What is the setting of your internal Self-Concept? Do you notice that every time you start to think you are getting ahead, you end up back where you were, with all-too familiar mediocre results? Do your relationships tend to take on a certain pattern? If so, there are steps you can take to dial that thermostat up and break out of these old patterns. Start by looking at past events, (or an acute situation such as the Covid-19 lockdown). What stories are you telling yourself in these times that cause you to react in certain habitual ways. A pattern will likely emerge both in the current, and in past, situations. By taking notice, you can make a different choice. Take charge and write a new narrative!

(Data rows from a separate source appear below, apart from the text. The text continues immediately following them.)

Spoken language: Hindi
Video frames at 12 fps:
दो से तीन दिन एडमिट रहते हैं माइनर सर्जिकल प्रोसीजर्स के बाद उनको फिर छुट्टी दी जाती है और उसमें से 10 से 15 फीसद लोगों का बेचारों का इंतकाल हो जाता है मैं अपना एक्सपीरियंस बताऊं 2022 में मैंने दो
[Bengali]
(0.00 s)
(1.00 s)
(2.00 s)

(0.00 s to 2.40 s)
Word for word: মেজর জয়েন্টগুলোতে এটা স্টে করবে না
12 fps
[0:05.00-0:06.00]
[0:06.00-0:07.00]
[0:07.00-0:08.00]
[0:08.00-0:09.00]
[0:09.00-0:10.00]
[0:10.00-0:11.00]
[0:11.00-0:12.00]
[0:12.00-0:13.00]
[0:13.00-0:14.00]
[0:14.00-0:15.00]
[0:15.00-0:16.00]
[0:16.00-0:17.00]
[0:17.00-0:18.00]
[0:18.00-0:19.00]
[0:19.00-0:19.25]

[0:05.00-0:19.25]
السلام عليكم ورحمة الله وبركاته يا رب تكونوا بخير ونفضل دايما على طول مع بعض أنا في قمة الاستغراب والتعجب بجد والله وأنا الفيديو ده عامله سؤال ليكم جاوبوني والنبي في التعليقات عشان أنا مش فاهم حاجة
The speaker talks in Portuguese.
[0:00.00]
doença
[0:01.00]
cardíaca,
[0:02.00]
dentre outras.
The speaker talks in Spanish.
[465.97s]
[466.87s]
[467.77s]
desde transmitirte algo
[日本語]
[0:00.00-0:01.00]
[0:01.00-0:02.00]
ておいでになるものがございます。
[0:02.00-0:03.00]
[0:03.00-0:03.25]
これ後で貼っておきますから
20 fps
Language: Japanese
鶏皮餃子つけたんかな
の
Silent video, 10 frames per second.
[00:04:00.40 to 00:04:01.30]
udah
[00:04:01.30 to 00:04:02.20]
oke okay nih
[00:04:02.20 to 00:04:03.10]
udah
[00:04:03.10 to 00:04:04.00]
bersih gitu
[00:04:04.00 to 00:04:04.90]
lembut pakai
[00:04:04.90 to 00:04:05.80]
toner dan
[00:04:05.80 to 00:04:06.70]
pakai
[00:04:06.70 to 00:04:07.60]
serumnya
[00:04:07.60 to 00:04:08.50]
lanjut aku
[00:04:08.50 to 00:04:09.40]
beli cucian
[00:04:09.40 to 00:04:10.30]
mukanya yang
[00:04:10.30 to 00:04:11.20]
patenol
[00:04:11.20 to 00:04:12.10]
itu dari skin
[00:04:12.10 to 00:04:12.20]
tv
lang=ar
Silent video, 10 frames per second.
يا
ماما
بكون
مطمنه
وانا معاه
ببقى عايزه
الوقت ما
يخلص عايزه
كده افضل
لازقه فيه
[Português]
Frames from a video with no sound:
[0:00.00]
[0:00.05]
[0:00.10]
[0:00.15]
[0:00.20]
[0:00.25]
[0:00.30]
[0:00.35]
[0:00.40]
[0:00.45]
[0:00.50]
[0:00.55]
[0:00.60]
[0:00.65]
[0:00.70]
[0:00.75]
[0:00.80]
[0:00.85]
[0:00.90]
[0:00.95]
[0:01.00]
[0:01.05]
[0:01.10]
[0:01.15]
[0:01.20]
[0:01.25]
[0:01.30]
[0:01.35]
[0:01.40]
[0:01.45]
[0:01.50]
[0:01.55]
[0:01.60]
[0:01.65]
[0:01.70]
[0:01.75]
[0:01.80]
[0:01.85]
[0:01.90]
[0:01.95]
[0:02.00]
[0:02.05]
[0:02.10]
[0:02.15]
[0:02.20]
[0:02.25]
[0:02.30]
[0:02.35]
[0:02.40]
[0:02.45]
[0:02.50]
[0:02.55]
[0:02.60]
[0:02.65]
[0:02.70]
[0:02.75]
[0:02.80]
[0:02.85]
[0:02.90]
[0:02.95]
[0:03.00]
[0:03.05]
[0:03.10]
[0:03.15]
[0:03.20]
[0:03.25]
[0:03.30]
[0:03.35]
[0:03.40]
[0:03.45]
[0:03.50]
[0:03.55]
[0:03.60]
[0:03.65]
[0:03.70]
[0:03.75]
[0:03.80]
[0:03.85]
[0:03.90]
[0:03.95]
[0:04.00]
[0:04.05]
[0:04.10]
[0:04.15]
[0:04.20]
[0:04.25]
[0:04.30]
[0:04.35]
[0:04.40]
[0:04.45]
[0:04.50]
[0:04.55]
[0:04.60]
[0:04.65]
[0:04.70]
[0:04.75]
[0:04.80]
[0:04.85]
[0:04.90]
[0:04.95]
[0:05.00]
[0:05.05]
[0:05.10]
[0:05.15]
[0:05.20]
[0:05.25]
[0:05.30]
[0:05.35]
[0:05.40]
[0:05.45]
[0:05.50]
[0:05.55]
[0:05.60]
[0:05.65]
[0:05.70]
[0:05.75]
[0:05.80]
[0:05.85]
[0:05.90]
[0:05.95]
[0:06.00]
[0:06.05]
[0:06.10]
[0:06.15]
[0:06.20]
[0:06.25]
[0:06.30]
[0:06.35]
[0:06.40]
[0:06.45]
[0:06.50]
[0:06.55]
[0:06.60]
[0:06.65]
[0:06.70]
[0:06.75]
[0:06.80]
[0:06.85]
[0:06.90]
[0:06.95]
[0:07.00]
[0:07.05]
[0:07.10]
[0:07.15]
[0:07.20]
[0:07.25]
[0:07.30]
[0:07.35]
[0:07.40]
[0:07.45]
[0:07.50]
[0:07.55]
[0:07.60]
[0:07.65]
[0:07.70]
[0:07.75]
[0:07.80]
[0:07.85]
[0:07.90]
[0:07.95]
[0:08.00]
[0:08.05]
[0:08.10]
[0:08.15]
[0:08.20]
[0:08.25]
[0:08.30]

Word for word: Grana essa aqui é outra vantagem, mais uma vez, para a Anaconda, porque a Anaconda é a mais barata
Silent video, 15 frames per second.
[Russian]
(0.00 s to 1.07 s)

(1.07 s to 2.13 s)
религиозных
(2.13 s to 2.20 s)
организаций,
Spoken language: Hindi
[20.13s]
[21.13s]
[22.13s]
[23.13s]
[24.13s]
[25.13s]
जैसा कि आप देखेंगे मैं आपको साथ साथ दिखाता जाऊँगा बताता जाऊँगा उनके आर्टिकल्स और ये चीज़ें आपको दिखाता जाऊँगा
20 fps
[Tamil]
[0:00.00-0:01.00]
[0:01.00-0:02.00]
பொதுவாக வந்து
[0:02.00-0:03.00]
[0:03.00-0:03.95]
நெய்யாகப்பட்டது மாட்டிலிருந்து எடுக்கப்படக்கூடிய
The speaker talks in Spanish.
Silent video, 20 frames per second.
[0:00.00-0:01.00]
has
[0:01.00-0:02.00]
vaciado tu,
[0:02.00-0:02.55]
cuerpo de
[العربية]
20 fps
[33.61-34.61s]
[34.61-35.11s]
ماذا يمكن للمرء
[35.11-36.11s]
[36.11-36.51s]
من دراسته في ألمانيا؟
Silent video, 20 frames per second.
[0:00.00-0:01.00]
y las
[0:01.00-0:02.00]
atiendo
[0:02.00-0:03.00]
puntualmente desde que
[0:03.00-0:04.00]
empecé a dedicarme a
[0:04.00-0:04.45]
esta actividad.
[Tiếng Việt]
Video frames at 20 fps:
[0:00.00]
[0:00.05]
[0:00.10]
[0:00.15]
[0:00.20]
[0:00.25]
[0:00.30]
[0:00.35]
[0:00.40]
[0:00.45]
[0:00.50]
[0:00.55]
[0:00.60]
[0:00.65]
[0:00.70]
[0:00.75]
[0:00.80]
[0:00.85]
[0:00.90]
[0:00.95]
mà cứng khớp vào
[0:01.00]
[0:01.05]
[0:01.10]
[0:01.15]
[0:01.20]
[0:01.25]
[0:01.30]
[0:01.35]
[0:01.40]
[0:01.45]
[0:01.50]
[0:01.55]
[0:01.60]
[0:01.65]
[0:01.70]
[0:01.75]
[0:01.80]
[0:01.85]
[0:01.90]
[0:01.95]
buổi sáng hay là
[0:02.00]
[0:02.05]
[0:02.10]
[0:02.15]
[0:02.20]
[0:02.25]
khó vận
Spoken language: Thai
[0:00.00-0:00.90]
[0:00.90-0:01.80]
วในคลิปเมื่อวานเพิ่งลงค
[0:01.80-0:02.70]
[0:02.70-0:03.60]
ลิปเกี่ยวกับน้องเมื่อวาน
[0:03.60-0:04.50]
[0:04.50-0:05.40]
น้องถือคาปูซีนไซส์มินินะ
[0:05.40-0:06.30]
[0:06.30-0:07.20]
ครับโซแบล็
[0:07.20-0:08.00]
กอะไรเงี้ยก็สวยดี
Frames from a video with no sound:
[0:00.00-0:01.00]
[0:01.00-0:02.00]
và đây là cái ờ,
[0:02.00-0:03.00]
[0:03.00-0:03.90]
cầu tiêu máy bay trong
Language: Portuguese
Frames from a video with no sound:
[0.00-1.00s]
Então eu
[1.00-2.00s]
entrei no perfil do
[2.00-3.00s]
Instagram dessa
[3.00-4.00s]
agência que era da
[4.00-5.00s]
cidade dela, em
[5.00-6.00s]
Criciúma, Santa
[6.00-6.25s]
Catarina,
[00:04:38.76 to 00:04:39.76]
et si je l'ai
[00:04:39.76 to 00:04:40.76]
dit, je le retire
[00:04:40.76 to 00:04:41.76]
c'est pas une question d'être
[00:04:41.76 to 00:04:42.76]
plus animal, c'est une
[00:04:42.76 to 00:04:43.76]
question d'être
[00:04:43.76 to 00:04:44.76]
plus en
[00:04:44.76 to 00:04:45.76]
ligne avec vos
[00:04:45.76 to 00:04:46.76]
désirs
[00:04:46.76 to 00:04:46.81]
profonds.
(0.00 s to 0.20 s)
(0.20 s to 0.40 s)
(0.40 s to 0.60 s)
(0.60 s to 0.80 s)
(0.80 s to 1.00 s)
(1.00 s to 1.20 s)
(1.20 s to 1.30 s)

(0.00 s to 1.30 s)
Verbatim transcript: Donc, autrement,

Even before the Category 5 "storm" hits, develop your mastery over self-awareness by asking people that you trust to tell you the truth about how they see you. Measure their feedback against your own perception. Do the same with your business by asking stakeholders what they think is the vision of the business, to see how closely your vision matches theirs.
Before the Cat 5 event strikes and circumstances get out of control, we can take steps to develop resilience, first by mastering self-awareness. Keep "one hand on the boat" through any storm to come through thriving.